The impact of startups

We also need to evolve as organisations


Naseer A Akhtar May 12, 2017
The writer is the president & CEO of a technology multinational headquartered out of Lahore

I have been fortunate enough to live through the greatest ages of technology yet, and launched a company in that sector. We were a startup ourselves which saw the PC era change the nature of work forever. We witnessed the birth of the internet that would go on to disrupt entire industries. We watched the rise of the mobile internet and with it a fundamental reimagining of the customer journey. We began investing in numerous startups with sound business models. And we are now watching, and involved in Internet of Things era.

The technologies that combined with the internet and enabled innovation, sociality and mobility, are now fueling a startup boom in emerging markets. Pakistan is no exception. While startups have been a part of its economic fabric for decades, they have recently ascended the hype curve with unprecedented acceleration. However, over the last three years we witnessed the unintended consequences of it. The biggest being the availability of quality human resource for growing companies.

Today, the startup mentality is sometimes enshrined into the mental map of students before they even start college. A proliferation of incubators, which is good in a lot of ways, at universities and exposure to startup successes via highly informed social networks helped create this early awareness. Many students instead of launching a career after college work at startups or bootstrap fund their own. The founders value these startups with crazy unjustifiable numbers. Many a time, their business models often fold like a house of cards under even the most primitive of analysis. We’ve seen a number of cases where after two or three years, with investors failing to bite on the valuations or due to an erroneous business case, these startups go under and the founders then go into the job market.

This is where we come across them leading to an odd impasse, where they don’t have skills in most areas needed to add value to an established and growing business. Yet because they have been in startups for a few years calling the shots being the CEOs and co-founders, they do not (a) fit well in a corporate structured culture and (b) they don’t settle for salaries that equate with their experience and skills.

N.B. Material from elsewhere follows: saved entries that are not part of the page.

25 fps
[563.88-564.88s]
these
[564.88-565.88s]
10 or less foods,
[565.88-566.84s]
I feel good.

In this year alone I’ve come across this at least six times. The scale of the startup frenzy has come to hurt the ecosystem. For the first time in two decades we are having trouble finding a good roster of candidates to take up positions that lead to very rewarding careers in many different companies, industries and even countries.

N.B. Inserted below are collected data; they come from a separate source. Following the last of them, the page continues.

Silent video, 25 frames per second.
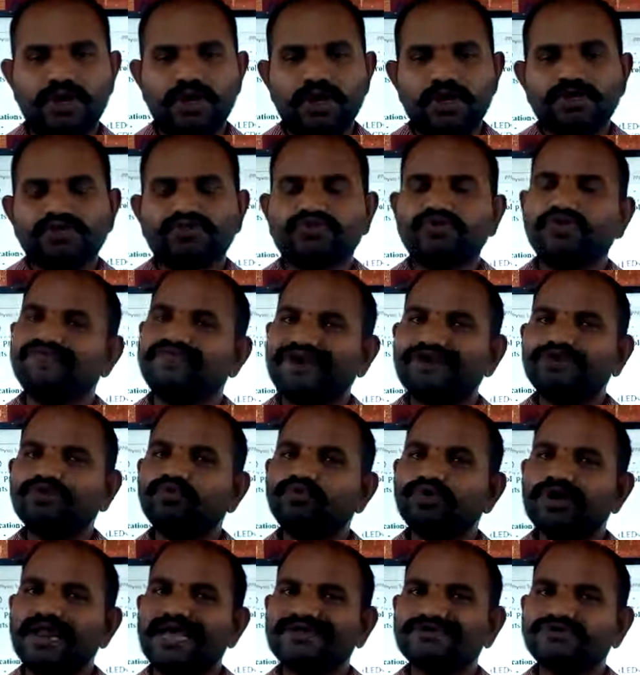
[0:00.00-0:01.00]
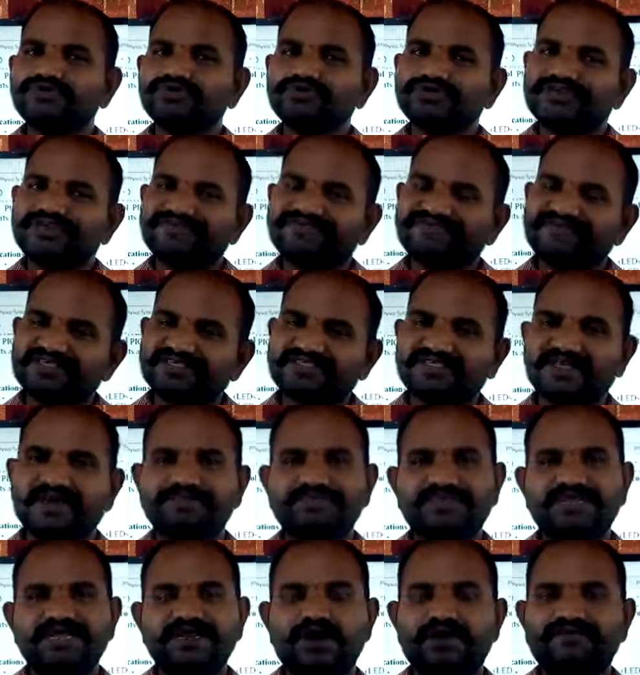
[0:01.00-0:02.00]
So when you would like to interface
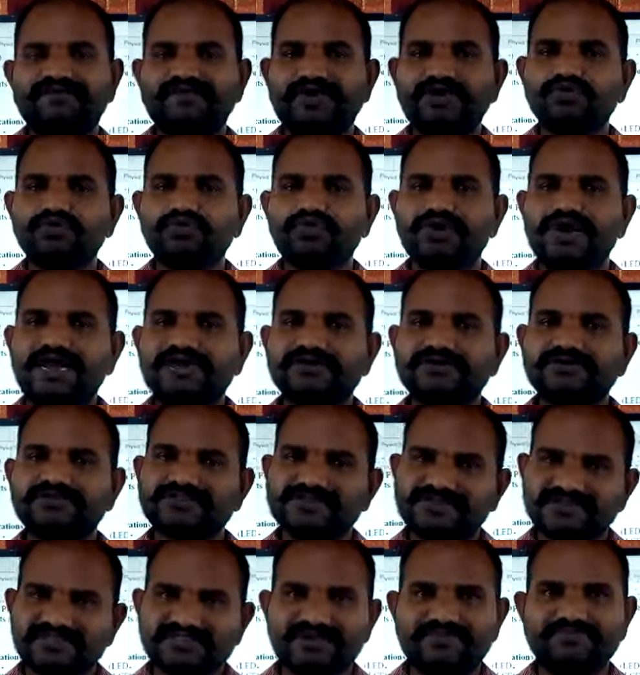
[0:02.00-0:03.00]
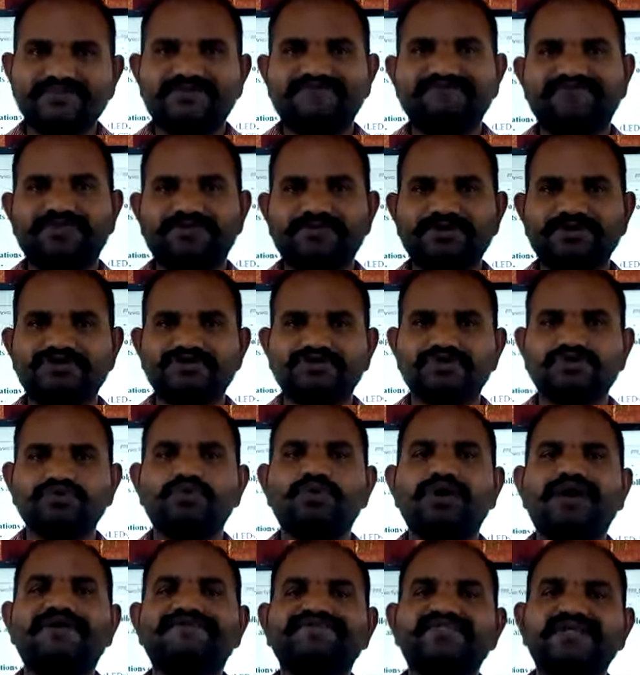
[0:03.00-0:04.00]
something, or when you would like to send some information to
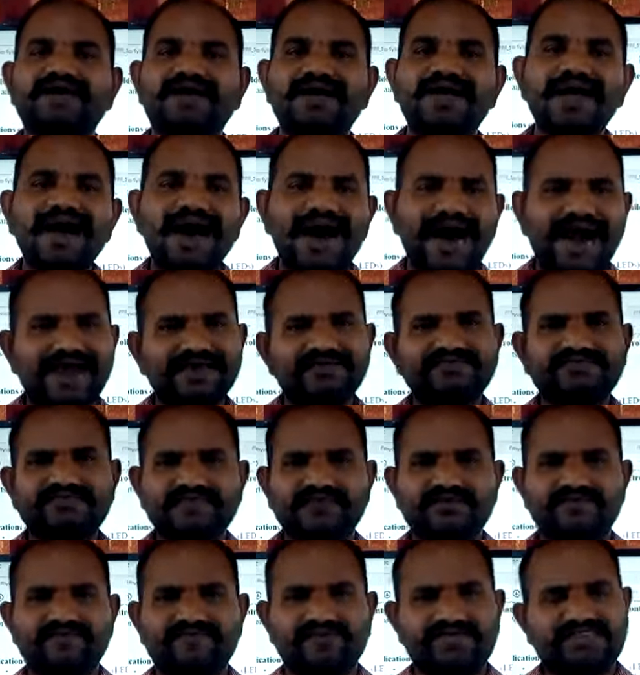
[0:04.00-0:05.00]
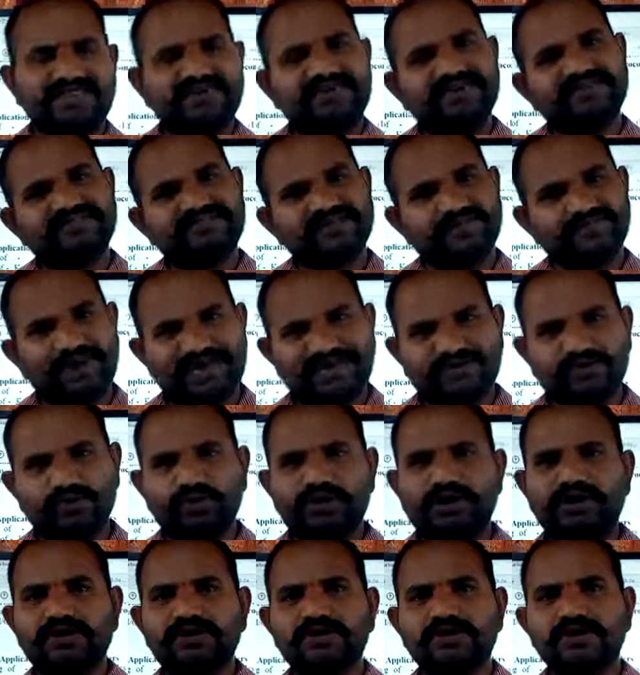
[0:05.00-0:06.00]
one of the IC, whether it is a
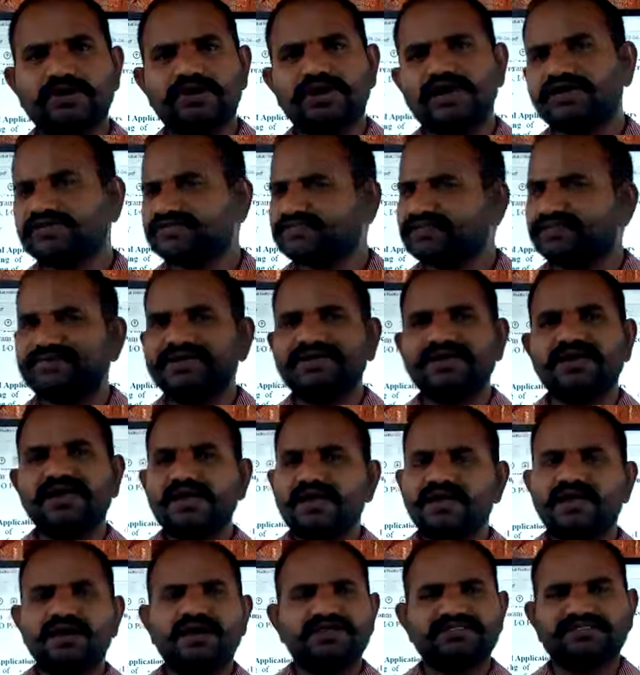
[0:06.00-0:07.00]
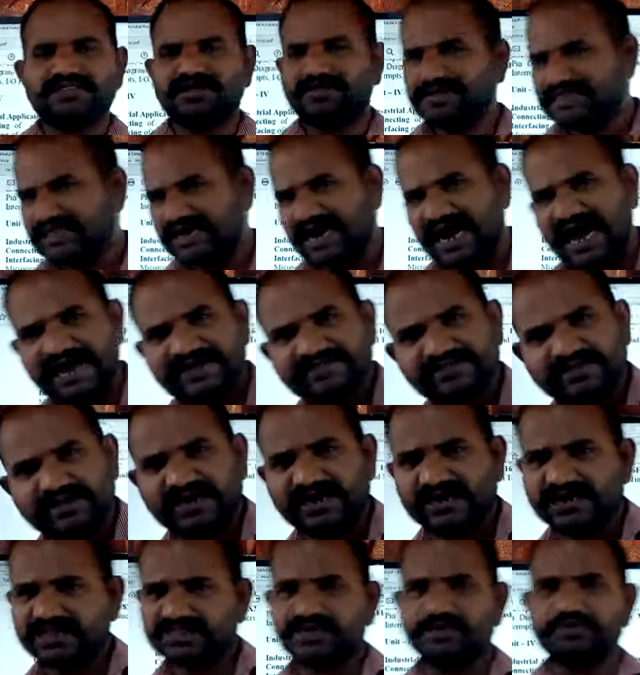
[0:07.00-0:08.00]
microcontroller or some other IC,
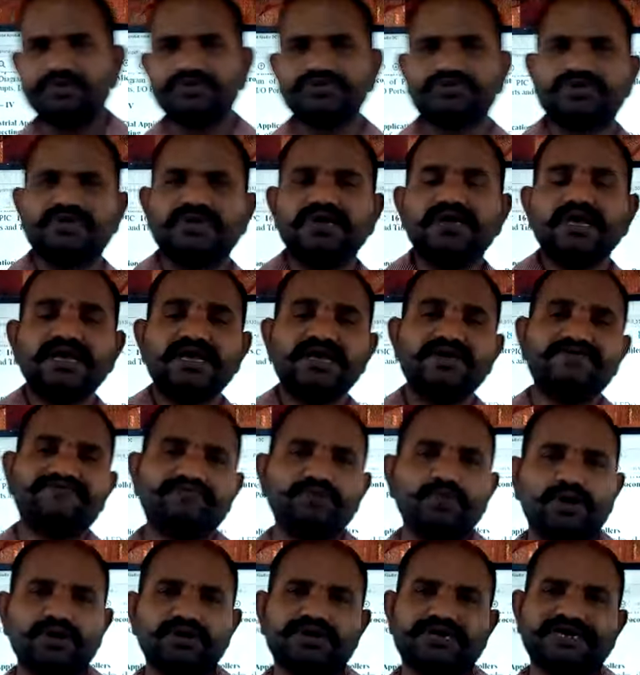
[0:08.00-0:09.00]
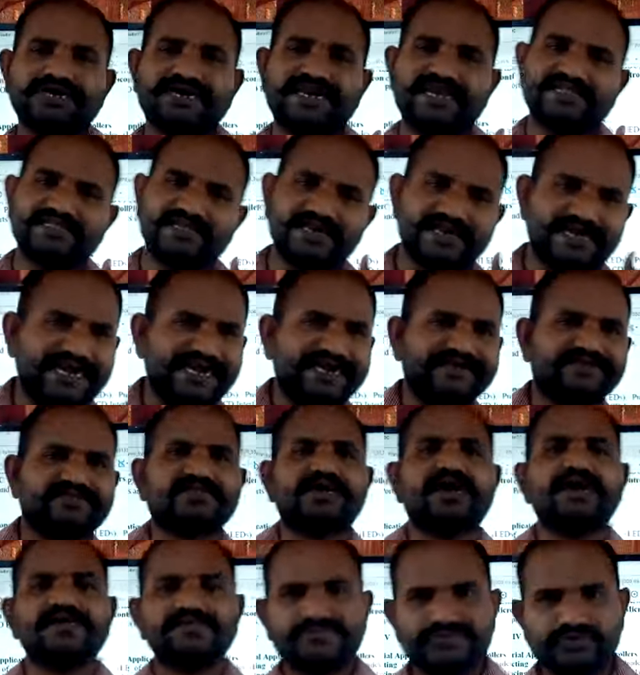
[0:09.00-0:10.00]
let us suppose if you want, you can take the gates
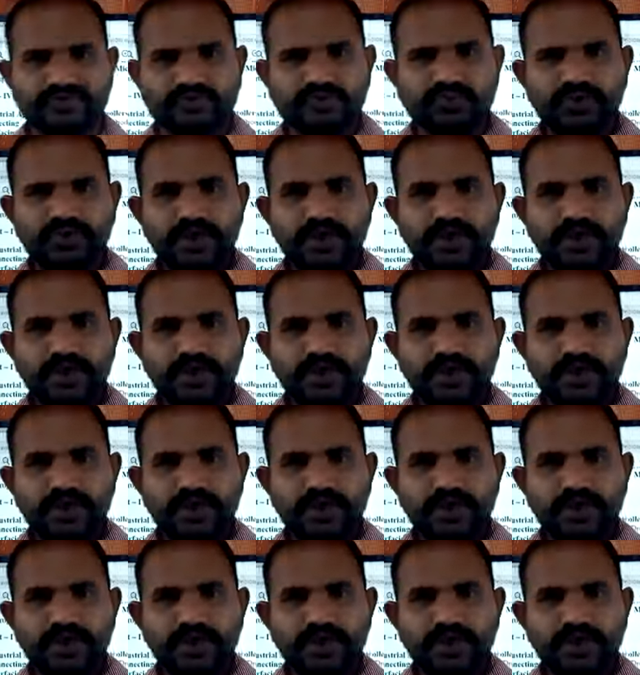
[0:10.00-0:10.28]
also.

This is by no means a case against entrepreneurship. I am a big proponent of it, but with the right experience and knowledge. The issue here is not the genuine startup ecosystem. But why not hone your skills and entrepreneurialism inside companies with mentors who spend time and resources in developing you. Understand how successful companies are run and the financial discipline and management nous that underpin them. Experience the constraints to growth in industries and customers firsthand and then parlay that valuable experience into startups that address those constraints. This is how you stack the deck of success in your favour.

We all have a responsibility towards these fresh graduates and a great need of mentorship. Incubators and mentors need to go from relentless cheerleading at the obfuscation of all else, to having a crisp clear dialogue of what it means to be in a startup, what it takes to succeed and the chances of success. They need to address the perception — that starting your own company is the fastest way to wealth. It isn’t. Starting successful companies is about fixing issues we face and solving problems in the world around us. Wealth is a byproduct.

We also need to evolve as organisations. Our corporate cultures need to account for the nature of millennials. They need to be empowered quickly and listened to in a culture that values their agility and flexibility. Once we have these cultures in place, we need to reach out to students and make our case to them that careers can also be as rewarding, or more rewarding, than founding companies.

Published in The Express Tribune, May 12th, 2017.